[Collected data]
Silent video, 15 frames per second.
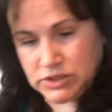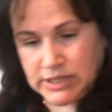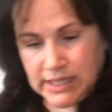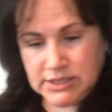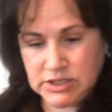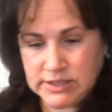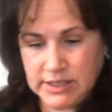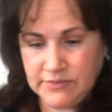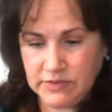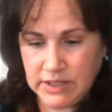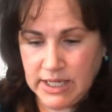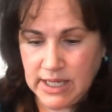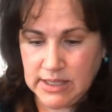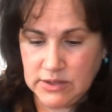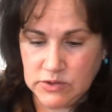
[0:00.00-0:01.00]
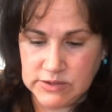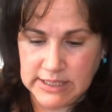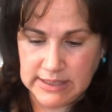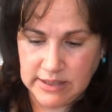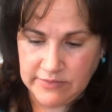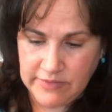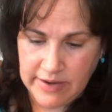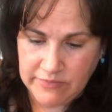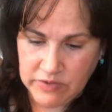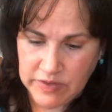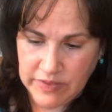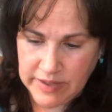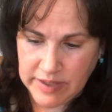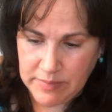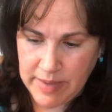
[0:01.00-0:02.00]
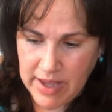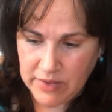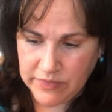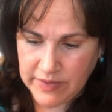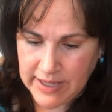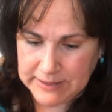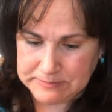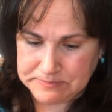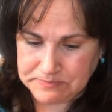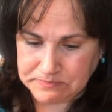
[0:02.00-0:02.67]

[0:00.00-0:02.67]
I just love the colors. I love everything about that.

WHAT TO PRODUCE ::
Would you restate all of the data above word for word, omitting the pictures?

ANSWER TO THE PROBLEM ::
Silent video, 15 frames per second.
[0:00.00-0:01.00]
[0:01.00-0:02.00]
[0:02.00-0:02.67]

[0:00.00-0:02.67]
I just love the colors. I love everything about that.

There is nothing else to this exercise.